Wednesday, December 18, 2019

That night in the ICU

That night in the ICU was very long. I opened my eyes to that familiar beep sound of the vitals monitoring system. That beep scares me. So does the ICU. In flashes I could remember mom and Abby asking the doctor how my surgery went. I also remember trying to speak in between, but all I remember saying was, ‘pain, pain’.                                                                                                            
I rang the call bell on my bed, to be greeted by a sleepy nurse. She looked tired, but very eager to help. ‘How are you feeling’, she whispered politely. My instant reaction must have been, ‘it is hurting’, but I did not want to sound like a ninny. ‘Can you give me a glass of water, I’ve not had anything for over 24 hours now’, I requested. ‘Sorry mam, only after the doctor sees you tomorrow morning’, she responded. 

She told me it was 2 am, and the doctor will see me at 8 am. It was a long wait. After she left, I started feeling my stomach which was hurting as if someone was rubbing a blade on it. With one arm holding the vital monitoring system clip and the other wearing the canula, my hand movement was restricted.
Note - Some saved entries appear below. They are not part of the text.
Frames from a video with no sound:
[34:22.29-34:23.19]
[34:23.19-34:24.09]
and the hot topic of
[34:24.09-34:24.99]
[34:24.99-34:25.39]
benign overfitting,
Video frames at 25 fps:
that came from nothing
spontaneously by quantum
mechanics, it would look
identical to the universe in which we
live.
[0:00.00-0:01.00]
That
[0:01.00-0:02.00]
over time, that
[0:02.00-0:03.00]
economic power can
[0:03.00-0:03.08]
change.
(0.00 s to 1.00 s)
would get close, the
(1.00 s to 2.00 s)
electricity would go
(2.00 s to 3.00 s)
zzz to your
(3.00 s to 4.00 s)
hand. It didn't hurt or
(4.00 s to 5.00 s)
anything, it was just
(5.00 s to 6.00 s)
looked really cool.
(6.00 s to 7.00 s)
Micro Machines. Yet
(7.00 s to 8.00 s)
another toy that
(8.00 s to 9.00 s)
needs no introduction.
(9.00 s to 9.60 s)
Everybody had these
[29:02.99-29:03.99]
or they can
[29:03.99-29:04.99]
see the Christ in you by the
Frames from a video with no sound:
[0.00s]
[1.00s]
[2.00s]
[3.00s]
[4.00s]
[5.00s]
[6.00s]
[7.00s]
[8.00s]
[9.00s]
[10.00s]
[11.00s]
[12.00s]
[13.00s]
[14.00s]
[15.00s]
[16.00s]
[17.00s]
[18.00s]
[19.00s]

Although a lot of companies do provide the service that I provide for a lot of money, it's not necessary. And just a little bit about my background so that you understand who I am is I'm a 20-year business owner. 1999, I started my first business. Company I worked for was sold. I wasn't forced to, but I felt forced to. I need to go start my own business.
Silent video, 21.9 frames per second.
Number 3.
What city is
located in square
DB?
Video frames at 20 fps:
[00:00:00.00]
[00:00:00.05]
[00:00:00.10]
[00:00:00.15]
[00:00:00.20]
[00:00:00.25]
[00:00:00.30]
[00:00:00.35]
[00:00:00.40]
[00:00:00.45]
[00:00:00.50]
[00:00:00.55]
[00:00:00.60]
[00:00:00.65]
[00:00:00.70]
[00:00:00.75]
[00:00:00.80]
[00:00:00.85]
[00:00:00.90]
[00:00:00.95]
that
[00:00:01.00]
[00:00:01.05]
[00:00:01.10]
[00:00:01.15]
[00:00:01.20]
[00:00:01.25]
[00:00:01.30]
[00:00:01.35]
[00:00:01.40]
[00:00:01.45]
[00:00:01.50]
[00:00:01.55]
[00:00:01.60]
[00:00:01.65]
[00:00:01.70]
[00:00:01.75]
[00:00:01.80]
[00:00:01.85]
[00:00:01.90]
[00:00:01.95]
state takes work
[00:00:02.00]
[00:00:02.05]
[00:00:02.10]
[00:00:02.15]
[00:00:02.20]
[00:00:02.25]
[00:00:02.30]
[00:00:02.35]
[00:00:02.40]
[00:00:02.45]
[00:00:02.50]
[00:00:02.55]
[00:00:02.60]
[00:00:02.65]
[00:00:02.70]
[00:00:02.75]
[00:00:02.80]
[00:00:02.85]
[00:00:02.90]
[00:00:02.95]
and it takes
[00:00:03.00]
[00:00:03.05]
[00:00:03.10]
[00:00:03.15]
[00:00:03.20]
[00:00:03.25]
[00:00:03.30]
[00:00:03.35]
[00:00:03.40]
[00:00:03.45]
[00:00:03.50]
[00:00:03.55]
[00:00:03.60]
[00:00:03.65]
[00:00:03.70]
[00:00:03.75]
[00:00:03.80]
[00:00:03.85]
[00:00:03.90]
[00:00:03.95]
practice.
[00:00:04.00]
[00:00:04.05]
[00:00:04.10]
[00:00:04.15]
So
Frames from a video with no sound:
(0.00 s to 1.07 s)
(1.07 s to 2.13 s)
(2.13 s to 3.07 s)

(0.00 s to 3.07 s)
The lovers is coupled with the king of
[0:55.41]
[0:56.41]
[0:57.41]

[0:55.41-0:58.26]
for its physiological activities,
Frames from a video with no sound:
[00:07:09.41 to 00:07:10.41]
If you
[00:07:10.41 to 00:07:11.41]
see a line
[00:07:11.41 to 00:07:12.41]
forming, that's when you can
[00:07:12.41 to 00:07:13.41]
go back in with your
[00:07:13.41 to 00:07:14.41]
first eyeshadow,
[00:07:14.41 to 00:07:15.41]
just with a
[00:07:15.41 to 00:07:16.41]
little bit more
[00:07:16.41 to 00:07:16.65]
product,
With the little movement, I could feel some dressing on my stomach, a tube originating from somewhere and extending towards the right corner of my bed. On the left, there was another tube with blood looking fresh in it. It was a drain-pipe originating from inside me and pumping residual blood out, I was told later.

The pain was unbearable, but I suddenly realized that I was smiling. I was so happy to have made it alive. I was so excited to get rid of that malignancy inside. The malignancy, I carried for four years, along with excessive discomfort, embarrassment and agonizing pain. All of it is gone, I thought. ‘I will now spend more time with Maulik, take him for a vacation, sort out my career and make life more worthwhile. Next year will be rocking’, I was telling myself.  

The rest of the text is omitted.